I’ll Just Ask: How Often Should Cats Poop?

CatChannel and CAT FANCY veterinary expert Arnold Plotnick, DVM, considers how well a cat with FLUTD is doing by analyzing the cat's litter box behavior.

Know when to wonder about when your cat should poop. Via Keith Kissel/Wikipedia


My 1-and—a-half-year-old female cat, Melody, was recently diagnosed with FLUTD (Feline Lower Urinary Tract Disease). After a month, I found that one of the most effective ways to get her FLUTD under control is hydration, hydration, hydration. She refuses to drink water (from bowls, fountains, sinks, distilled or filtered tap), however, so I completely did away with dry food and switched to an all-meat canned diet (high moisture/meat only, NO fish).

I also give her Cosequin every other day to help any inflammation and healing in her bladder.I am relieved to say that she is back to normal! The problem I face now, though, is that my cat rarely has bowel movements. The volume of urine clumps in her litterbox are nearly two to three times what they used to be; conversely the number of stools I scoop from the box is low, maybe one stool every three days. It appears that her bladder is being effectively flushed now, but her bowel is not. Should I be concerned?


Yes, hydration is very important in maintaining bladder health in cats.
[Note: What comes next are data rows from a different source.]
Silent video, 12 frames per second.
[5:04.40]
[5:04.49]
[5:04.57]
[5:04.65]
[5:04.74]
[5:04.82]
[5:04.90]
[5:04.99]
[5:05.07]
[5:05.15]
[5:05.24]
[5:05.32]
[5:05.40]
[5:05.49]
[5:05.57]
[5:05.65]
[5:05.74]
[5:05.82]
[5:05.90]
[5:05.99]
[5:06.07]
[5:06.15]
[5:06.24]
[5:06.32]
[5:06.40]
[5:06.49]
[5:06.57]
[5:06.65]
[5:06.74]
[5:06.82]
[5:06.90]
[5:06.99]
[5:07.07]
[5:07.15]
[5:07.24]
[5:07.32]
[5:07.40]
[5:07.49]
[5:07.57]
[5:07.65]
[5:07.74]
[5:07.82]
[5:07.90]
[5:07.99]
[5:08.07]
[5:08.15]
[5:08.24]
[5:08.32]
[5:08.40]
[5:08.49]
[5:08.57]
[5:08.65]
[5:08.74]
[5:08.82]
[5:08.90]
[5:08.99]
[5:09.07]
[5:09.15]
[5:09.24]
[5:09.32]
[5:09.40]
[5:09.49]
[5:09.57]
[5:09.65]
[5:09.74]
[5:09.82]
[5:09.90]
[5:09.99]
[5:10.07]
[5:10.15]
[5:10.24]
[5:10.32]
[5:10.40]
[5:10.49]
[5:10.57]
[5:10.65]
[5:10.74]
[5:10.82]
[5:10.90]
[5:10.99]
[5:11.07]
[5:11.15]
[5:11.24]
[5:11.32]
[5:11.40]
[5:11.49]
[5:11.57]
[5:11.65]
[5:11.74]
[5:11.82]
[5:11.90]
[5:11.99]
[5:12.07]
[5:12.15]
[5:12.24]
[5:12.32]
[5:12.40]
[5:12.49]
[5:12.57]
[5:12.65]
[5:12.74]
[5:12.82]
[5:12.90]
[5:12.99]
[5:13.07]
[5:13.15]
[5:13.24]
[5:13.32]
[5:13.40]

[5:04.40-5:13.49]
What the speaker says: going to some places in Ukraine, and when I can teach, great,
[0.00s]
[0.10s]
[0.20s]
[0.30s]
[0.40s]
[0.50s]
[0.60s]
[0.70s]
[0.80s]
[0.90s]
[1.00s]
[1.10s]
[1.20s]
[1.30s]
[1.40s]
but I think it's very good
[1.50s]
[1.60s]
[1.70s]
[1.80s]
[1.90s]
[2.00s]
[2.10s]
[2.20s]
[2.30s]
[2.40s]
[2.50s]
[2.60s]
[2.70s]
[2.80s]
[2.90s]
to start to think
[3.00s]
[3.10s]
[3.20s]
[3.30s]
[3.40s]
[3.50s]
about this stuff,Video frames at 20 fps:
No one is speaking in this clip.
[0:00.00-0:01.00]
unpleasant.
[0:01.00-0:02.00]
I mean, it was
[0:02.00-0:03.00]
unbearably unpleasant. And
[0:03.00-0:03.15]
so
It must be frustrating to have a cat that doesn’t like to drink. Some tricks to try are to provide additional water bowls, ideally in an unconventional spot like the corner of the bedroom or the living room. Cats often get excited about a new watering hole and will often drink from the new bowls.

Cats also tend to like flowing water, so a fountain-type water bowl might entice your cat. Sounds like you’ve tried these things, to no avail. Switching your cat to canned food is a very effective way to introduce additional water into a cat’s diet. Adding a few spoonfuls of water to the canned food creates a broth or gravy that cats will often lick after eating. As far as which diet to feed, I would recommend one of the prescription diets designed for cats with urinary issues, such as Hill’s c/d, Purina UR or Royal Canin SO.

You must feed a highly digestible diet, because it sounds like your cat absorbs most of the nutrients and not much undigestible material is left over to form stool. As long as your cat defecates normally when she does finally go to the litterbox, I wouldn’t worry. If she strains to defecate or seems impacted with stool, you’ll either need to administer a stool softener or switch to a different diet to see if that helps.

I have two cats at home. One defecates twice daily. The other defecates every two days. They eat the same diet. Cats vary in how frequently they defecate. Every three days may now be the new “normal” for your cat.